For 96 hours in mid-August, Psychopathic Records transforms HogRock Campgrounds into a shantytown psycho-porn amusement park. The privately owned property spreads across 115 acres of Cave-In-Rock, Illinois, an Ohio River–traced village that "has a history of violence as long as your tattooed arm!" and a tradition of sheltering "river pirates, smugglers, counterfeiters, ghosts, and some of the nation's first serial killers!" (Both are blurbs, now deleted, from the "Site Attractions" page of the official Gathering website.)
It's a setting that is ideal for self-contained outlaw culture. The police force of surrounding Hardin County consists of a sheriff with only four deputies. For the Gathering, seven additional officers are hired to pitch in for the weekend—two, when there are biker rallies in the same spot in June and October—but even with the additions, the department is only equipped to intervene outside of the gates. Local laws don't require any permits to throw an event like this ("Nothing," confirms the County Sheriff), so once the grounds are rented, organizers can set up shop without bureaucratic hassle. Events are BYOB, the nearest package store is 14 miles away, and a weekend like this triples the county's population of 4,700.
A map given at the entrance shows how HogRock has been carved into an Insane Clown Posse theme park: Three camping areas are rechristened the "Chaos District," "Loonie Boonies," and "Red Mist Mountain." Scattered around them are six separate stages, a wrestling ring, and an autograph tent. There is the Main Stage, where ICP will headline and Method Man will get his cheek bloodied from a flying object.
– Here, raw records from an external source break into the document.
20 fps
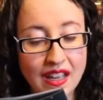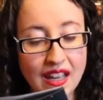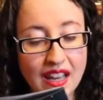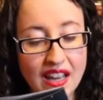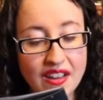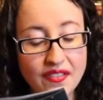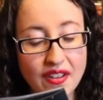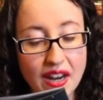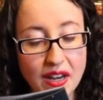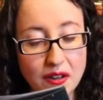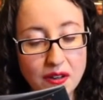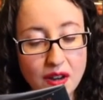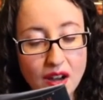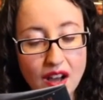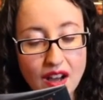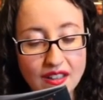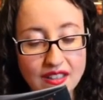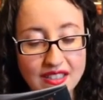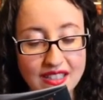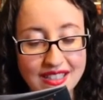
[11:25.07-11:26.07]
If
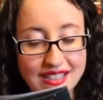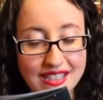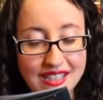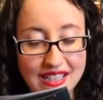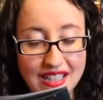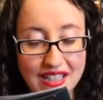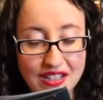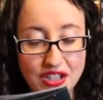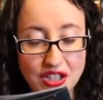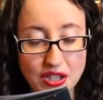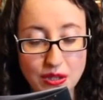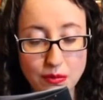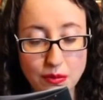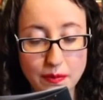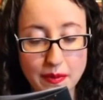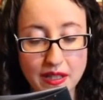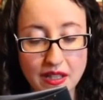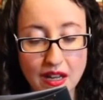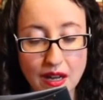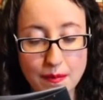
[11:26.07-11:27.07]
Herohawk succeeds, she will
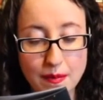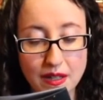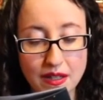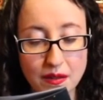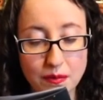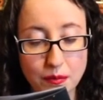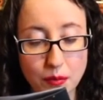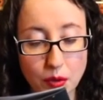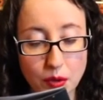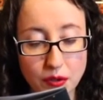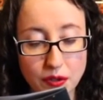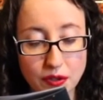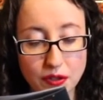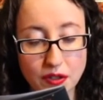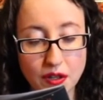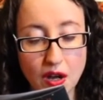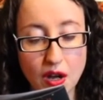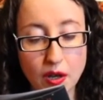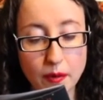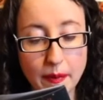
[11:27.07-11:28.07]
become an
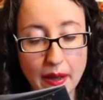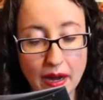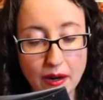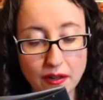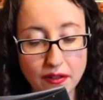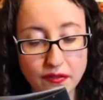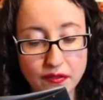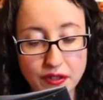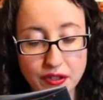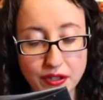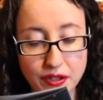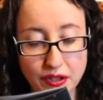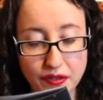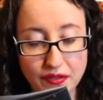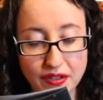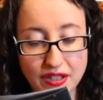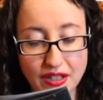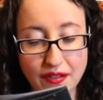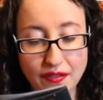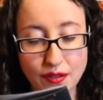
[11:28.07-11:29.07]
immortal, all-powerful
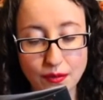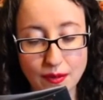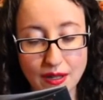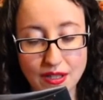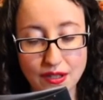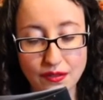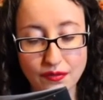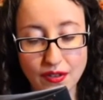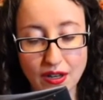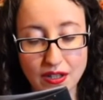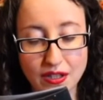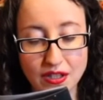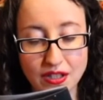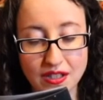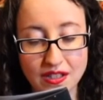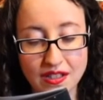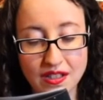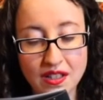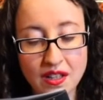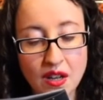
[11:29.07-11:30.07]
servant of the
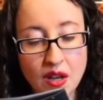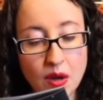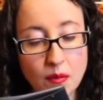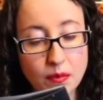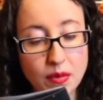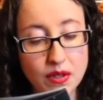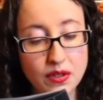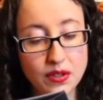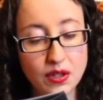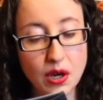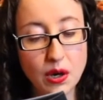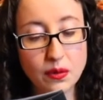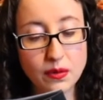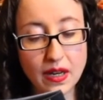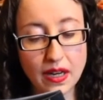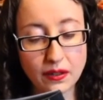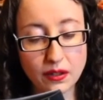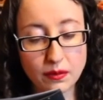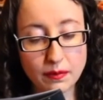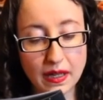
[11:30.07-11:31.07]
Resurrection. But no
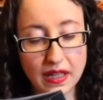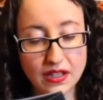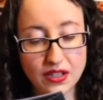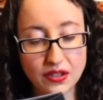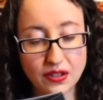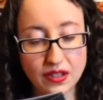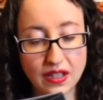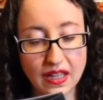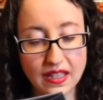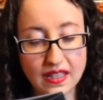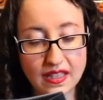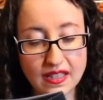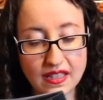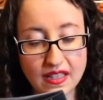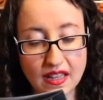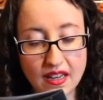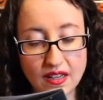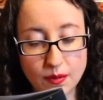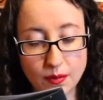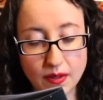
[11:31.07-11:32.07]
necromancer can
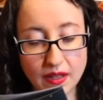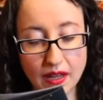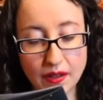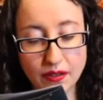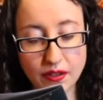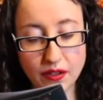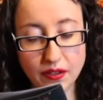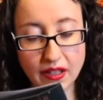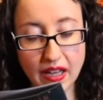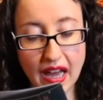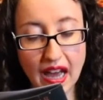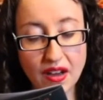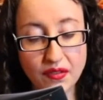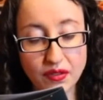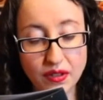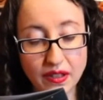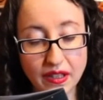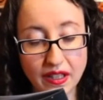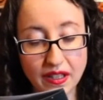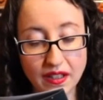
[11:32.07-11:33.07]
ascend without their
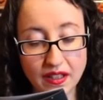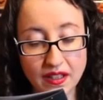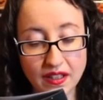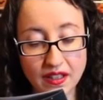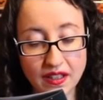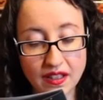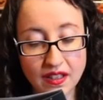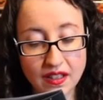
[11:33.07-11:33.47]
cavalier.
There is the Second Stage, where bong MC Afroman will get figuratively stoned and reality-TV star Tila Tequila will get literally stoned. There is the Seminar Tent, where omnipresent porn icon Ron Jeremy will initial the sunburnt breast of a Juggalette already sporting a neck hickey, then take her inside his trailer. There is the Freakshow Tent, where a Ms. Juggalette contestant will ejaculate on command (and win), Vanilla Ice will unleash "Ninja Rap" (his contribution to the Teenage Mutant Ninja Turtles II soundtrack) at around 4:30 in the morning, and one of the Half Pint Brawlers (a little person wrestler) will get a dollar bill stapled to his testicle.